A sensibilidade às dificuldades que os passageiros possam estar a enfrentar são, também, atributos muito importantes num tripulante de cabine. 

Chefe de Cabine – Carlos Gouveia

Carlos Gouveia conta-nos uma situação em que, um pouco antes da descolagem e já com o avião a deslocar-se na pista, um passageiro entrou em pânico e pediu para sair do voo. Conversou com ele, com bastante empatia e, percebendo que ele estava mesmo muito ansioso, tratou de tudo, com a restante tripulação, para que o passageiro pudesse sair. “Anos mais tarde, durante um voo, o senhor veio ter comigo, apresentou-se e agradeceu o cuidado que tivemos na gestão da situação. Na altura, o medo de voar já estava ultrapassado.” conta-nos o chefe de cabine.

O dia em que acompanhámos o trabalho de uma tripulação SP, foi também o último dia de trabalho do chefe de cabine João Paulo Costa. Foram mais de 35 anos de carreira na SATA Air Açores, desempenhando as suas funções com boa disposição, competência e simpatia. O dia de trabalho foi, por isso, pleno de abraços apertados, desejos de felicidade, saúde e sorte, e também algumas lágrimas de comoção de quem abraça uma fase boa da vida, deixando um trabalho que é como uma segunda casa.

João Paulo falou-nos da emoção que sente quando vê a alegria dos emigrantes que vêm de visita aos Açores, da forma como os seus olhos brilham ao sentir o cheiro das suas ilhas, e de como não consegue deixar de se entristecer quando os vê partir, de coração apertado.

Conta-nos, ainda uma das histórias mais engraçadas que viveu:

Chefe de Cabine – João Paulo Costa

Sentido de Missão e o carinho dos passageiros

A SATA Air Açores faz parte da história pessoal de cada açoriano há quase oitenta anos.

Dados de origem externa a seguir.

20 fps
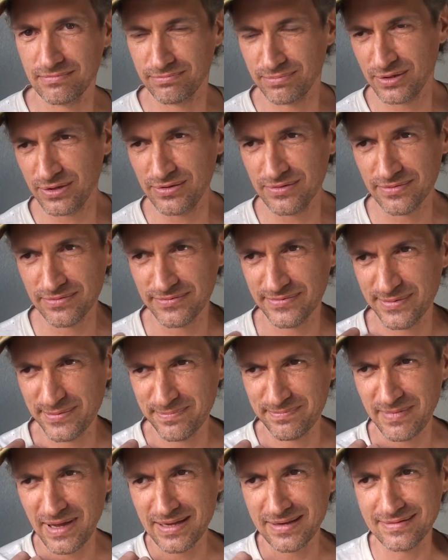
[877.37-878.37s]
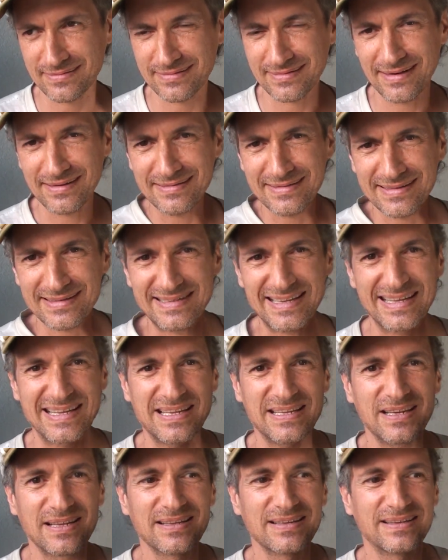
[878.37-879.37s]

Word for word: proof of Michael Arnstein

A sua missão vai muito além do transporte comercial de passageiros entre as nove ilhas do arquipélago. A principal missão da SATA Air Açores é estar sempre presente para os açorianos, a unir o que o mar separa, principalmente nas circunstâncias mais difíceis.


Talvez seja por isso, e por sentirem que a SATA é sua, que os açorianos têm uma relação muito especial com a companhia aérea e com os seus trabalhadores.  Como família, defendem a SATA com energia, mas, naturalmente, também exigem que a companhia corresponda à grande expetativa que têm.

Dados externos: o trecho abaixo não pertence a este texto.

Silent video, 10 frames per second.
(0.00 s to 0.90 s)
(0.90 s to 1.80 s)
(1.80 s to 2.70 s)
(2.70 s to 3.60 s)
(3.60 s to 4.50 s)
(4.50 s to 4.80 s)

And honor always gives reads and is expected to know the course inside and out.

Nos Açores, é notório o apreço e a proximidade que os passageiros sentem em relação à SATA Air Açores.

“Existe um reconhecimento especial pelo trabalho prestado aos açorianos pela SATA Air Açores, principalmente nas ilhas mais pequenas.” conta-nos o comandante José Botelho, que liga as ilhas dos Açores por ar há mais de duas décadas e meia.

Muitas ilhas mais pequenas dependem da SATA Air Açores para o transporte de pessoas para consultas médicas de especialidade, no caso de nascimentos de bebés e, muitas vezes, para ter acesso a mantimentos e outros bens essenciais, quando as condições meteorológicas não permitem que os barcos circulem entre as ilhas.

Em 2020, durante a fase de emergência causada pela pandemia de Covid-19, a SATA Air Açores criou condições para garantir o transporte de carga prioritária, como medicamentos, material de uso médico e bens de primeira necessidade, aumentando a capacidade de carga do Dash8 Q200 operando numa versão alternativa Passageiros / configuração de carga. Em paralelo, ao abrigo de uma legislação especifica, a SATA Air Açores obteve uma autorização especial por parte da Autoridade Nacional da Aviação Civil, para converter um DASH8 Q400 em cargueiro, de forma a garantir o transporte de carga e correio entre os Açores/Continente/Açores. Também nestes meses foi notório o orgulho que se sente em trabalhar na SATA.

Comandante José Botelho

Servir os Açores e os açorianos é como servir a própria família e os amigos mais queridos, unindo o que o mar separa. É esta a missão da SATA Air Açores e das suas tripulações.